Little Eagles

Written by Rona Munro. Directed by Roxana Silbert. Hampstead Theatre, London. 16 April–7 May 2011.

It is a curious year of anniversaries for the former Soviet military–industrial complex. Fifty years ago, the cosmonaut Yuri Gagarin became the first person in space, orbiting the world for 108 minutes in the Vostok 1 spacecraft. And 25 years ago, reactor four at the Chernobyl nuclear plant in Ukraine exploded, sending a cloud of radioactive debris across northern Europe.

One triumph, one failure. Rona Munro's play Little Eagles, commissioned by the Royal Shakespeare Company for the Gagarin anniversary, understandably makes no mention of the later disaster, but connections assert themselves throughout.

Sergei Korolyov (played by Darrell D'Silva) was celebrated after the success of the Sputnik satellite. Credit: D. COOPER/PHOTOSTAGE

Both events were fruits of the cold war nuclear age. The rockets made by Sergei Korolyov — chief architect of the Soviet space programme and the play's central character — armed President Nikita Khrushchev with intercontinental ballistic missiles before they took Gagarin to the stars. But the space programme degenerated along the same bureaucratic lines that made an exclusion zone of Chernobyl.

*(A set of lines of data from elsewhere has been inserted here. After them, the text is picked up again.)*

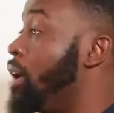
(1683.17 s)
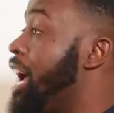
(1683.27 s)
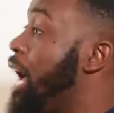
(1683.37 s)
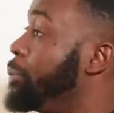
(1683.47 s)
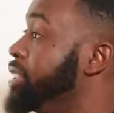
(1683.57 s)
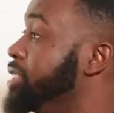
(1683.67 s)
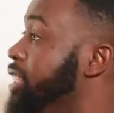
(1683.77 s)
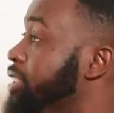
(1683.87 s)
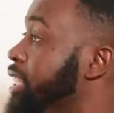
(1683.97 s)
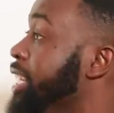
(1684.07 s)
what happens
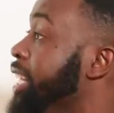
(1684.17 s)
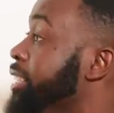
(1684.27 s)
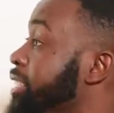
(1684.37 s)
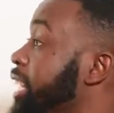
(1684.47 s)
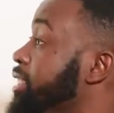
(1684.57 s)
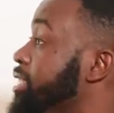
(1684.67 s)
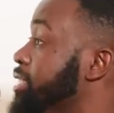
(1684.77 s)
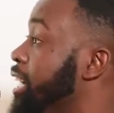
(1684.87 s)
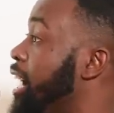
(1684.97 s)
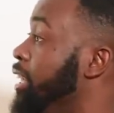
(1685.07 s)
is in today's
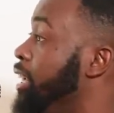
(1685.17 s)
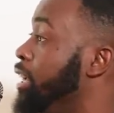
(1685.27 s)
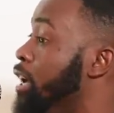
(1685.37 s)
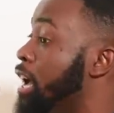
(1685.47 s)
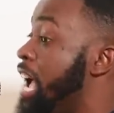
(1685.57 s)
society,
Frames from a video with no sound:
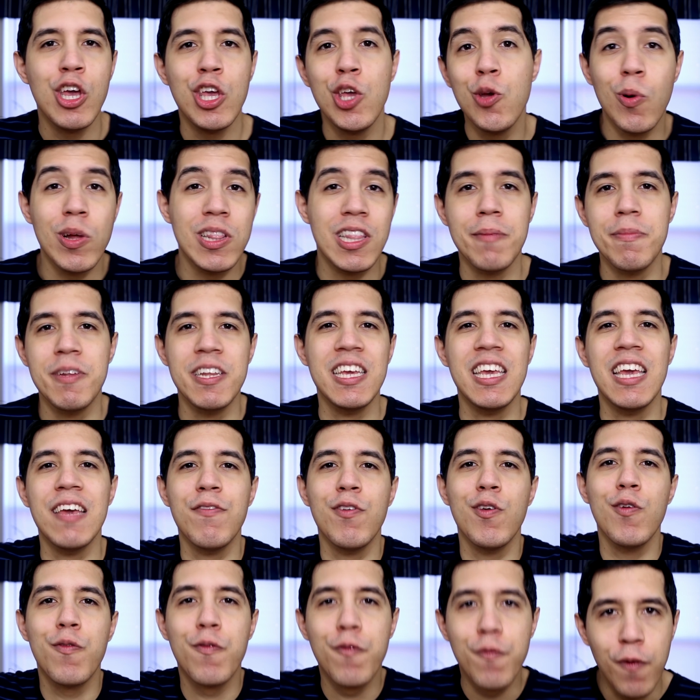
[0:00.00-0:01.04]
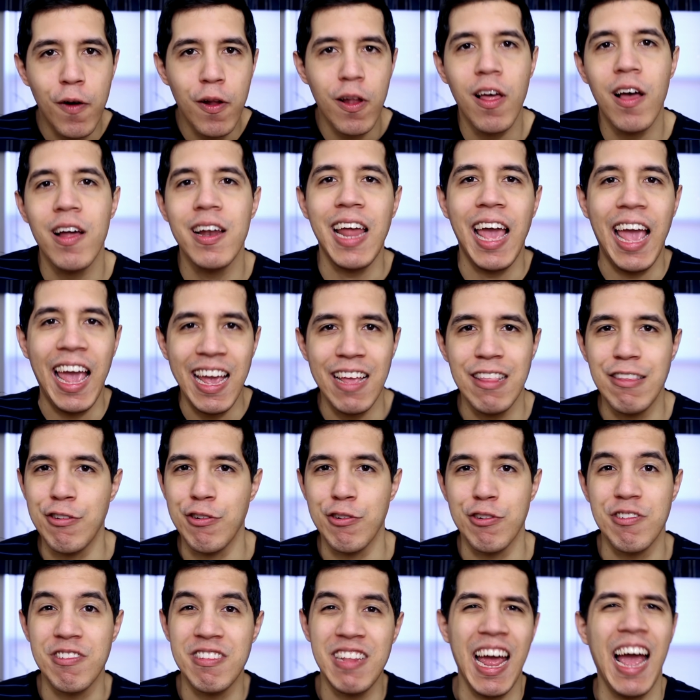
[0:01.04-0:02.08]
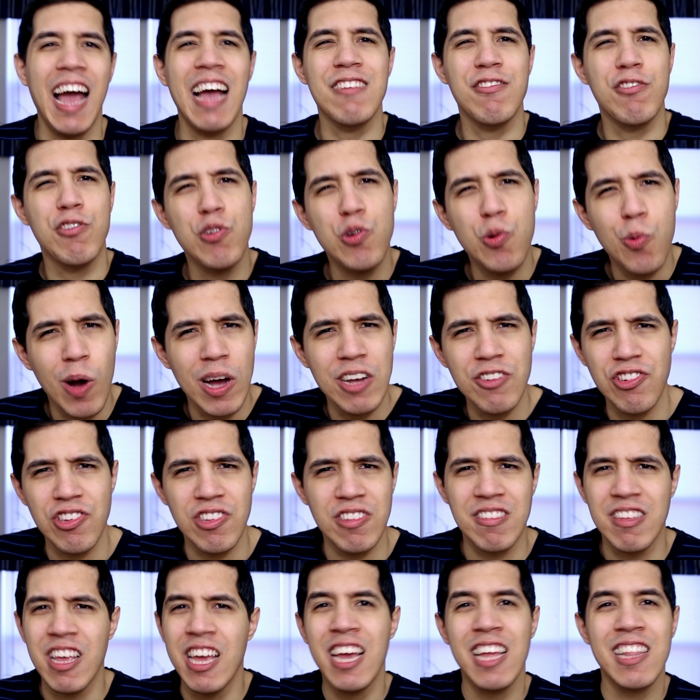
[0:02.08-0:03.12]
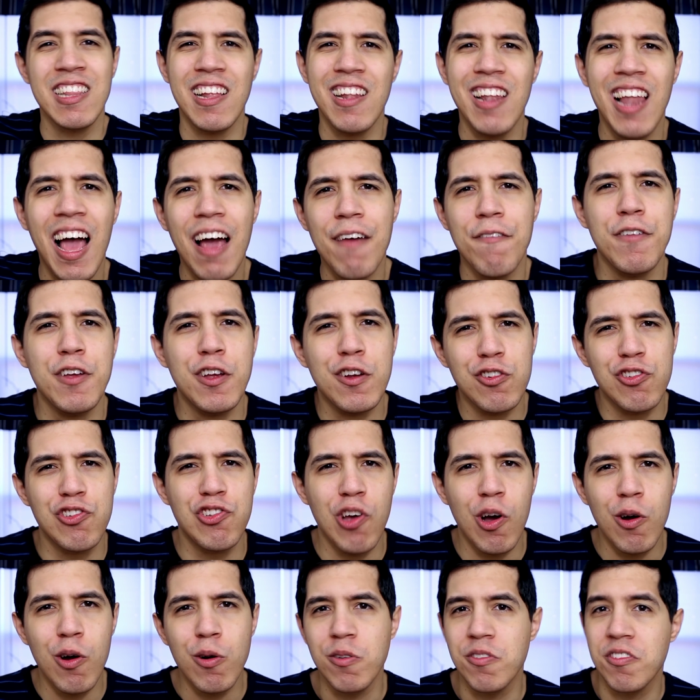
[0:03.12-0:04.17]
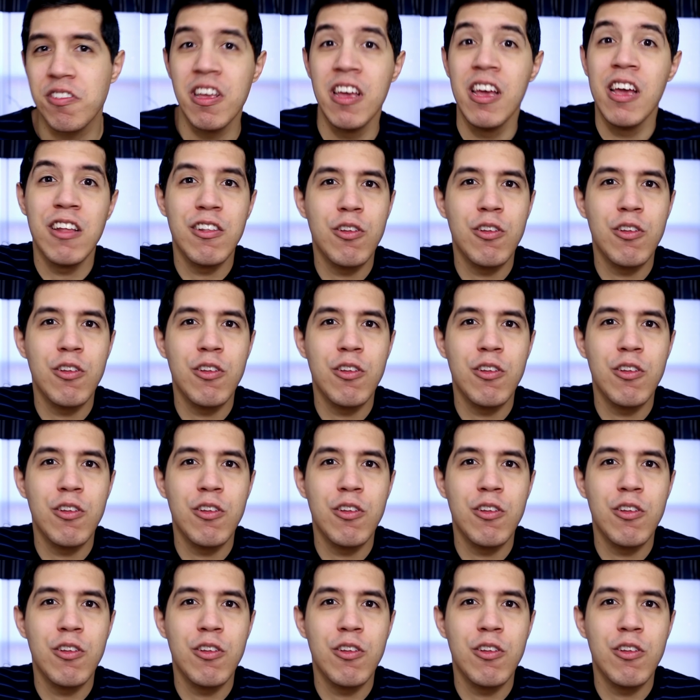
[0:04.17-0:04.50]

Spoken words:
You want them to give you full-on answers, to ask you questions, to laugh at your jokes,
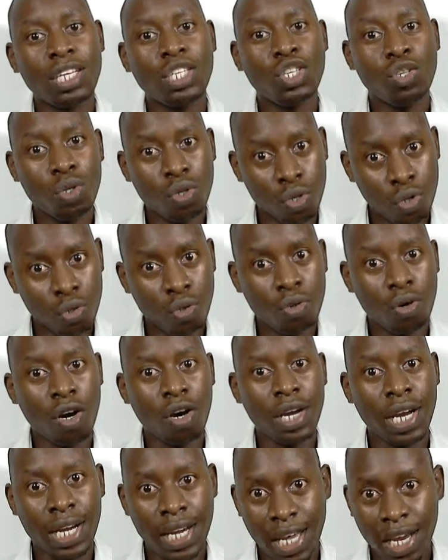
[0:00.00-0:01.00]
that you do
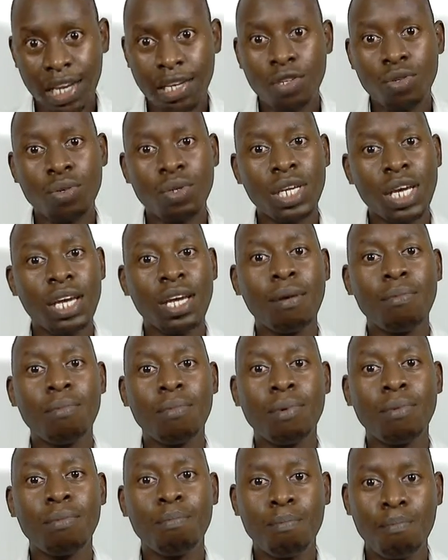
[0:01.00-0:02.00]
on a daily-to-day
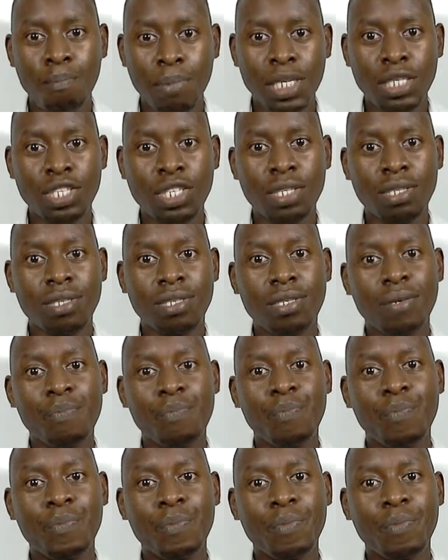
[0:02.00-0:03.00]
basis,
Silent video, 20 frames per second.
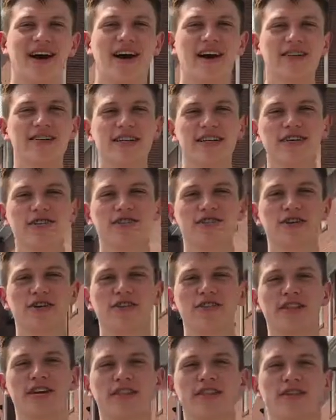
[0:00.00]
Our data
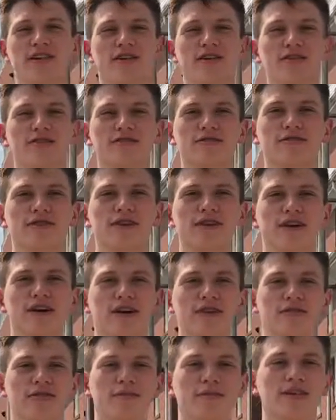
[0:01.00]
showed that the altering
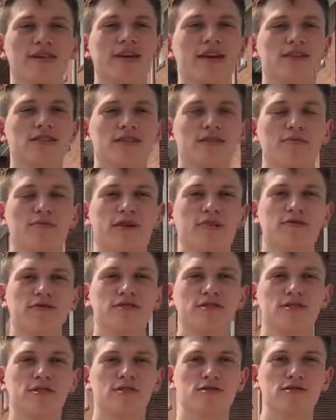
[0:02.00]
of the pH of the
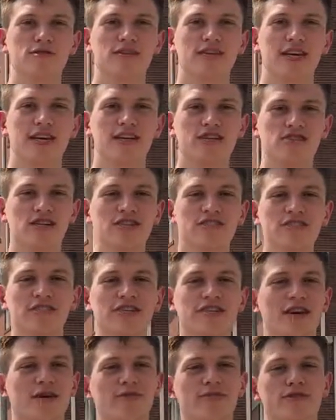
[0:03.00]
buffers used and changing
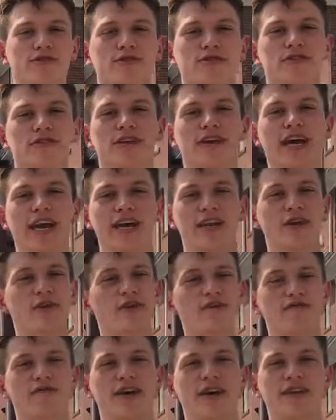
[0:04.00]
the temperature had
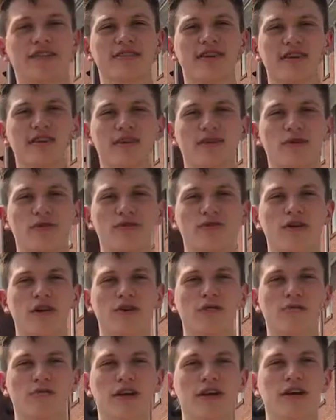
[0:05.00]
no effect on the
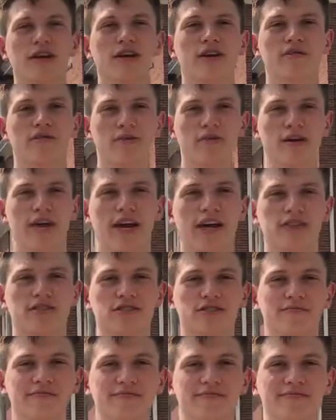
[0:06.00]
overall rate of the
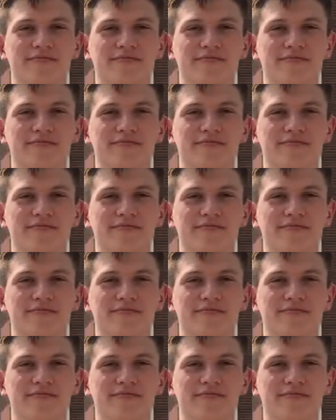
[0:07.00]
reaction.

Impossible demands from technically clueless party officials, and the terror of engineers and operatives at the consequences of neglecting them, eventually compromised both technologies fatally — most notably in Little Eagles in the crash of Soyuz 1 in 1967, which killed cosmonaut Vladimir Komarov. Gagarin was listed as the backup pilot for that mission, but was by then too valuable a trophy to be risked in another space flight. All the same, Gagarin died a year later, during the routine training flight of a jet fighter.

Callous disregard for life marks Munro's play throughout. We first see Korolyov, a military rocket engineer, in the Siberian labour camp where he was sent during Stalin's purge of the officer class just before the Second World War. As the Soviets developed their rocket programme, the stupidity of sending someone so brilliant to a virtual death sentence dawned on the regime, and Korolyov was freed. During the 1950s, he gained control of the whole space enterprise, becoming known as the Chief Designer.

Munro's portrayal of Korolyov seems accurate, if the testimony of one of his chief scientists is anything to go by: “He was a king, a strong-willed purposeful person who knew exactly what he wanted ... he swore at you, but he never insulted you. The truth is, everybody loved him.” Portrayed in the Hampstead Theatre production by Darrell D'Silva, he is a swaggering, cunning, charming force of nature, playing the system so that he might realize his dream of reaching for the stars. He reciprocates the love of his 'little eagles', the cosmonauts chosen with an eye on the Vostok capsule's height restrictions. (Even today the Soyuz capsule excludes tall cosmonauts.)

But for the leaders of the Soviet Union, rocketry was merely weaponry, a way of demonstrating superiority over their foes in the West. Korolyov becomes a hero for beating the Americans with Sputnik, and then for Vostok 1. But when the thuggish, foul-mouthed Khrushchev (played by a terrifying Brian Doherty) is retired in 1964 in favour of Leonid Brezhnev, the game changes. Brezhnev sees no virtue in Korolyov's dream of a Mars mission, and worries instead that the Americans will beat them to the Moon. The rushed and bungled Soyuz 1, launched after Korolyov's death in 1966, was the result.

Out of this fascinating but chewy material, Munro has woven a moving and often beautiful tale. Gagarin's own story is a subplot. Grounded as a toy of the Politburo, we see his sad descent into the vodka bottle but not his ignominious end — that is too much to be shoehorned into this packed play. Nevertheless, it is a satisfying and wise production.

The play might be regarded as a foil to The Right Stuff, Tom Wolfe's 1979 account of the US space programme, which was made into an exhilarating film in 1983. Wolfe's celebration was a fitting tribute to the courage and ingenuity that took humans to the Moon, but a glimpse at the other side of the coin was long overdue. There is something awesome as well as awful in the grinding resolve of the Soviets to win the space race relying on just the chief engineer, “convicts and some university students”, as Munro puts it.

Little Eagles shows us the mix of noble and ignoble impulses in the space race that the US programme, with its Columbus rhetoric, still cannot afford to acknowledge. The play recognizes the glory of seeing the stars and Earth from beyond the atmosphere, but reveals the human space-flight programmes as a product of their tense times, as nationalistic black holes for dollars and roubles (and now yuan too). And, like Chernobyl, such politically motivated displays are open to mistakes not from excessive ambition but from fear of failure.

Crucially, Munro leaves the final judgement to the audience. “They say you changed the whole sky and everything under it,” Korolyov's physician says to him in the final lines. “What does that mean?”